Product Rescue: Improving Site Copy

When trying to market something I quickly hit a familiar question:

Does the potential success of conversions outweigh the need to get more visits?

I’m not sure if that question is clear so I’ll try again:

Is the promotional material (in this case a website) set up to convert well? Does that even matter if there isn’t anyone viewing it in the first place?

It reads like a chicken or the egg situation.

I wrestle with this question for a few reasons. I wonder if you can effectively evaluate conversions unless you achieve statistical significance. This is complicated when working on a new product because you simply don’t have the numbers for any sort of statistical significance.

In the context of OrganizeWP’s website I’ve concluded (for the time being) that the existing copy is not facilitating conversions very well, and taking the time to improve upon that will be worth the return on investment.

I have no idea what that return on investment will be at this time, nor do I know how to directly correlate that with these copy changes. However I feel that the alternative is to start burning cash in paid traffic. My brain says that if I’m going to pay for eyeballs, it makes sense to work on optimizing the conversion potential first.

I have no idea if that’s the right call, but my gut says it is, and I’ve learned that my gut isn’t (usually) a bad guy. Ok maybe it’s 50/50 (see the first article in this series for more info on OrganizeWP taking off on its own and doing its own marketing because “why wouldn’t it?”)

Making content edits

I want to outline the content edits I’ve made to the site and why I’ve made them, in hopes of providing context to the advice we all get to write about solving problems, don’t write to list features.

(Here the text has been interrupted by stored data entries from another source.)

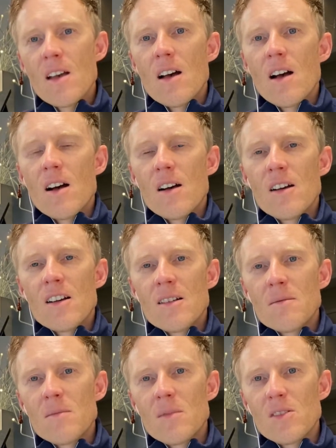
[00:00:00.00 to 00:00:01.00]

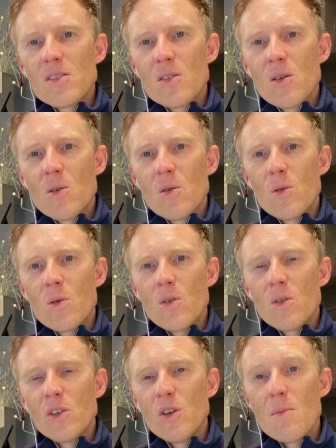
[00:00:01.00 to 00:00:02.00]

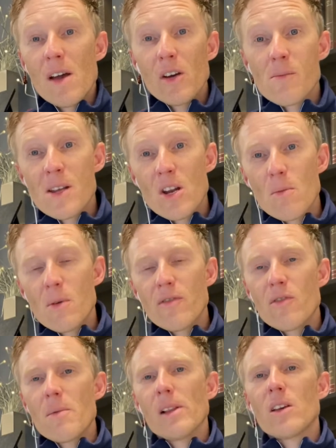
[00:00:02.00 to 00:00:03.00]
So you may or may not be
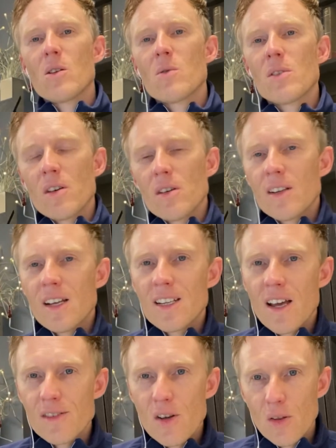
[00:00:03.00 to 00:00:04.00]
familiar with a
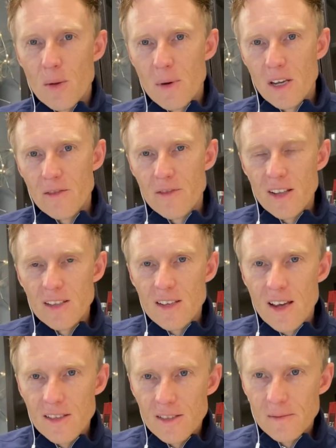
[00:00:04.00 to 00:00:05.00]
test called the picket fence
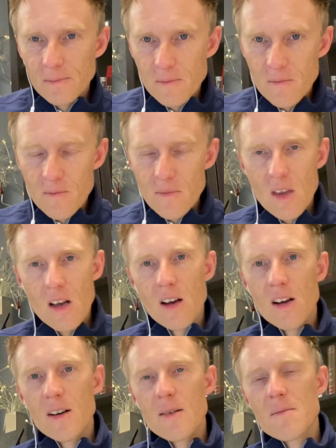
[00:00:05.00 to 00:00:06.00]
test.
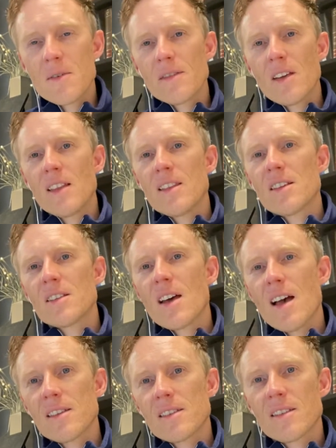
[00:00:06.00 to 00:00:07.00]
In this
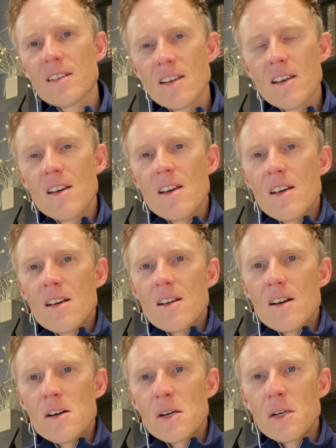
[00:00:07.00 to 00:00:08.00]
test,
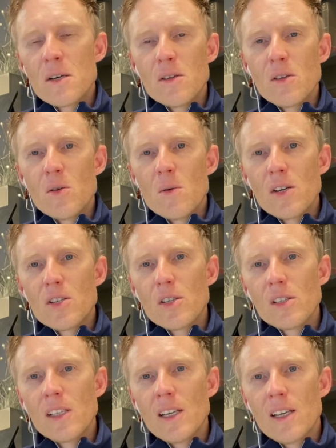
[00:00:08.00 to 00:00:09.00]
you
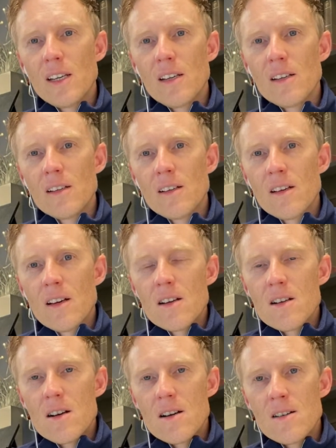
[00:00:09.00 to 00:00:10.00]
actually
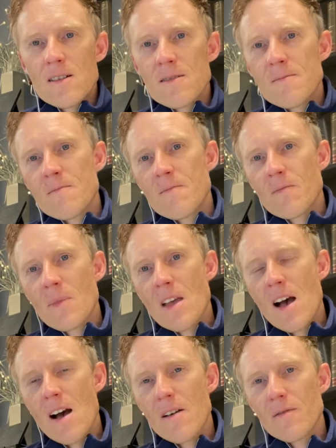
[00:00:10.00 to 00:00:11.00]

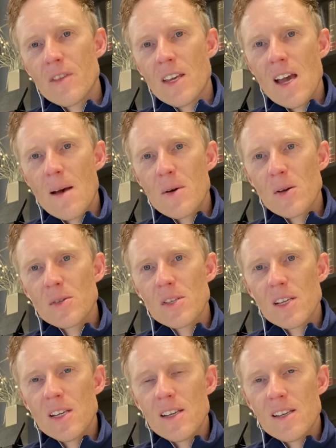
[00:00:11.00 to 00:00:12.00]
have the
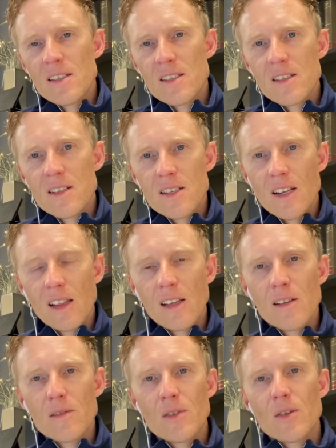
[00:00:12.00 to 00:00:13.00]
MLCs
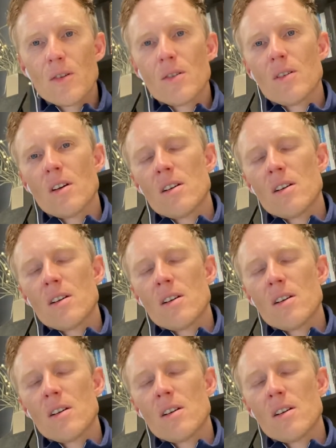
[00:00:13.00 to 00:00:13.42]
deliver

In this article I’m going to review the changes I made to the home page, specifically taking into account the copy writing and the language used.

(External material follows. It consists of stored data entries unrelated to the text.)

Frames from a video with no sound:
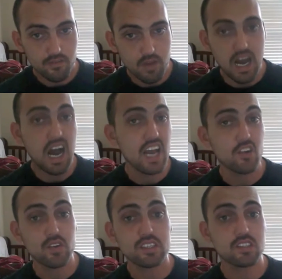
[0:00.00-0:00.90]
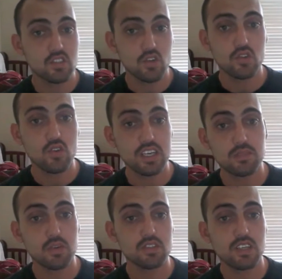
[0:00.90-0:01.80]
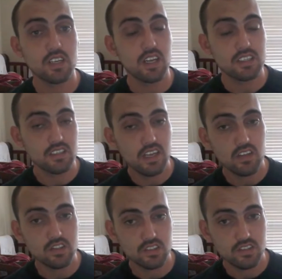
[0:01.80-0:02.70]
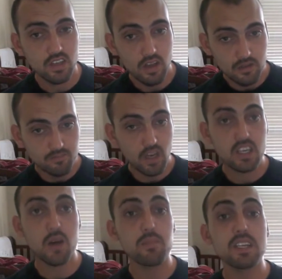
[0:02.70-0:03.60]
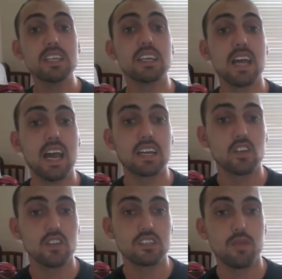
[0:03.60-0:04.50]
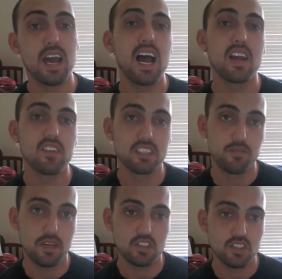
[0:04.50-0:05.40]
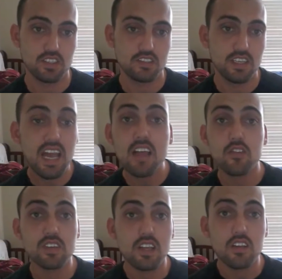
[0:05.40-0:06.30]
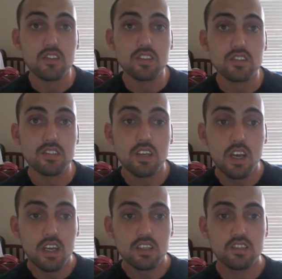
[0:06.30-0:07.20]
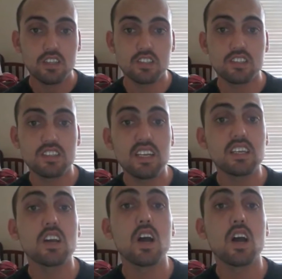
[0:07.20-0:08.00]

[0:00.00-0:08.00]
hire external experts to collect intelligence. A company can act on this by hiring specialists to gather intelligence, such as sending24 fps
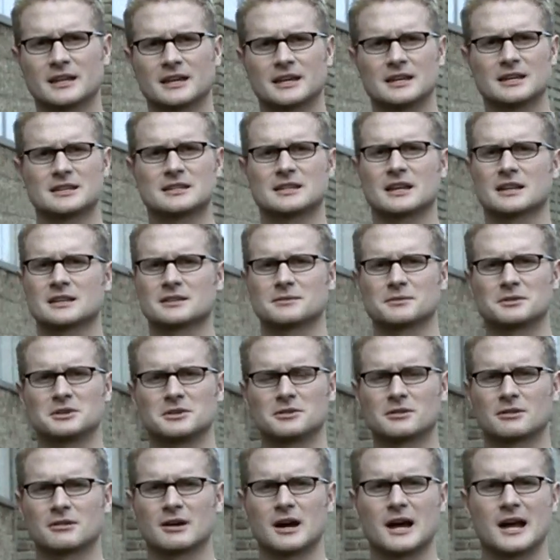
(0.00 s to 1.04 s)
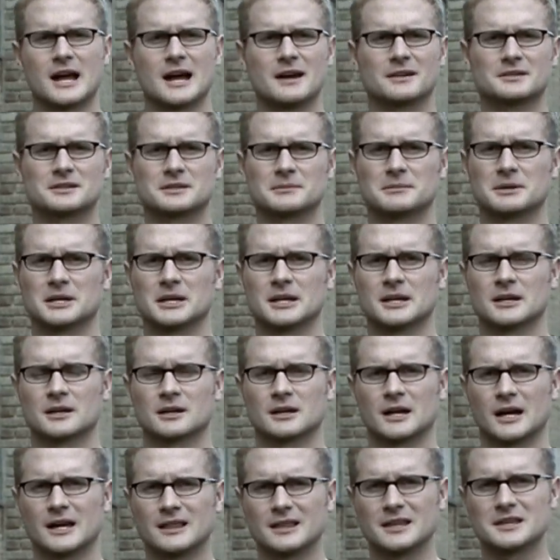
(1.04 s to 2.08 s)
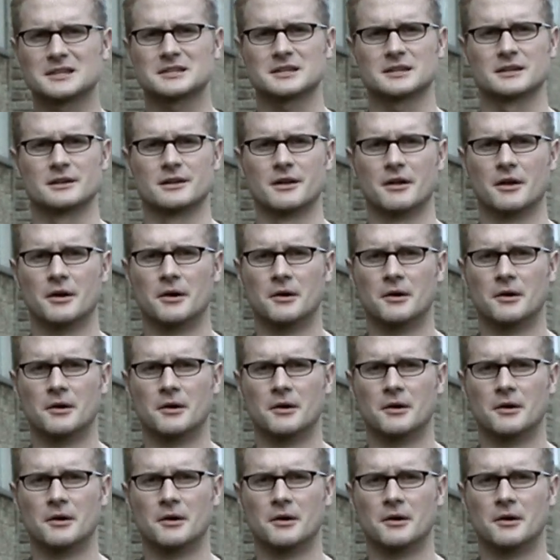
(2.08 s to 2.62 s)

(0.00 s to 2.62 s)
like he says, when you cry out to me, I listen.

The underlying problem with the copy that I’m aiming to fix with this round of updates is to speak less to both agency owners/freelancers and site owners and instead focus on agency owners. Why agency owners? I think agency owners/freelancers are more likely to understand the nuanced pain points of why the WordPress admin experience needs improving.

I think that site owners have the pain as well, but I wouldn’t expect site owners to be able to verbalize (or even understand) why the pain points are pain points. My goal will be to have OrganizeWP instantly appeal to agency owners and freelancers that are much more familiar with the context.

Masthead copy

The masthead is very important to get that 2 second impression we strive after. For the first year, OrganizeWP’s masthead looked like this:

Screenshot of OrganizeWP's website masthead before edits
OrganizeWP website masthead before

Case in point (of many cases in point if I’m honest) is that this headline does nothing to explain much of anything. Why I thought this was a great line to lead with I have no idea. Also despite the giant play button for a 3 minute walk through of OrganizeWP I don’t think it was very apparent that there was a video, and I feel the video is by far the quickest way to explain what OrganizeWP does.

Screenshot of OrganizeWP's website masthead after edits
OrganizeWP website masthead after

The updated masthead revises the headline and also gives an abbreviated preview of the video, so as to encourage visitors to watch it for more information. I’ve forced myself to be okay with the fact that the animation is a bit over the top and approaching annoying. Time will tell.

When comparing the two headlines, it’s more obvious in the revised version that OrganizeWP tackles the issue of confusion in the WordPress Administration area.

Features overview copy

My goal for this project is to avoid talking about features specifically. To not word things based on what OrganizeWP does but instead talk about the problems it solves.

That said, I’ve decided to retain the feature overview on the home page. Why? Because I think it helps to facilitate a punch list of what OrganizeWP can do. The changes I’ve made to the copy though quickly depart from standing there as a feature list and instead present a set of problems that OrganizeWP can solve.

The features overview of the home page used to read like this:

Features overview on OrganizeWP's website before edits
OrganizeWP website features overview before

While the copy does a good job (in my opinion) of explaining what OrganizeWP does, it’s just a breakdown of features that don’t evoke much feeling of alignment if you happen to be in OrganizeWP’s target market.

Here’s what the feature overview of the home page looks like now:

Features overview on OrganizeWP's website after edits
OrganizeWP website features overview after

The main heading, titles of each feature, and blurbs have all been updated to be problem-solution oriented instead of plainly describing features. This helps to resonate with the visitor and also adds a link to find out more information which takes the reader to a page describing the problem and solution in more detail

So how’s it looking?

As I was making these copy edits I was slapping my forehead wondering what I was thinking when I went through the first published version. And then I remembered that I was simply running on the excitement of launching a product and “getting the site done” and out in the wild.

Letting the site sit for a while (and allowing for the lack of interest to date put things into perspective) has been a good thing. If nothing else it has been a reminder to cycle back on things you once thought were a good decision and challenge yourself a bit on it.